Saved entries:
=====
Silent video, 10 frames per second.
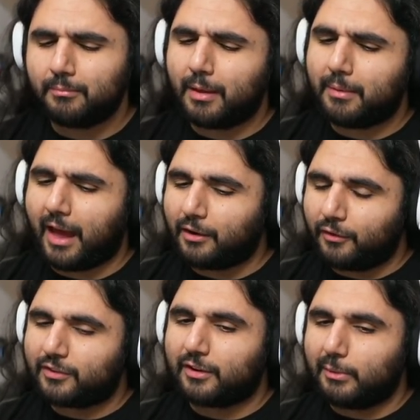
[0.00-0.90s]
Maybe I don't know
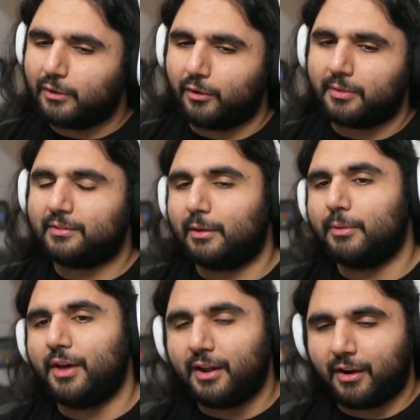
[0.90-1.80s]
if it's going to be during the
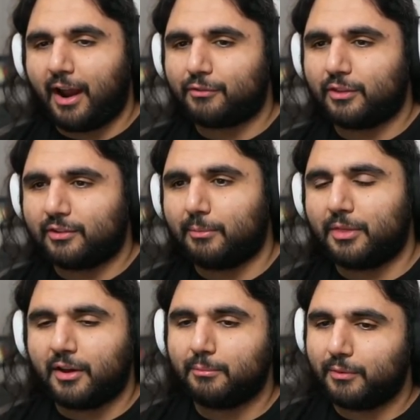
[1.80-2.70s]
subathon or after the
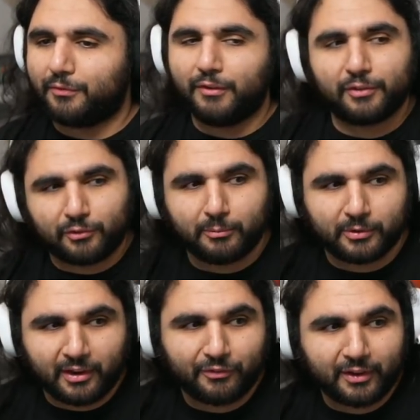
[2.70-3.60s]
subathon, but FIFA streams
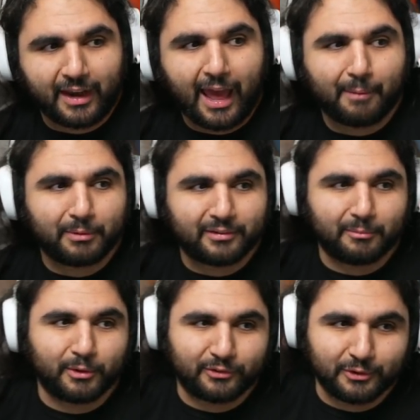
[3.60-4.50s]
are definitely going to happen
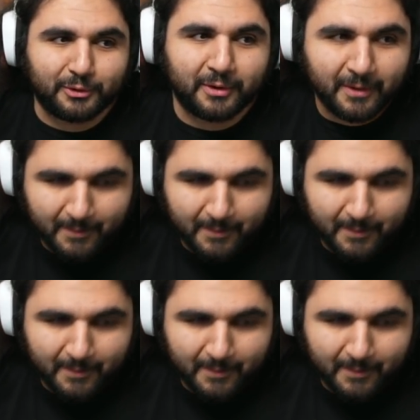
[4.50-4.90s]
somewhat soon.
=====
TASK ITEM: All of the data needs repeating exactly, but the pictures do not.

RESPONSE:
Silent video, 10 frames per second.
[0.00-0.90s]
Maybe I don't know
[0.90-1.80s]
if it's going to be during the
[1.80-2.70s]
subathon or after the
[2.70-3.60s]
subathon, but FIFA streams
[3.60-4.50s]
are definitely going to happen
[4.50-4.90s]
somewhat soon.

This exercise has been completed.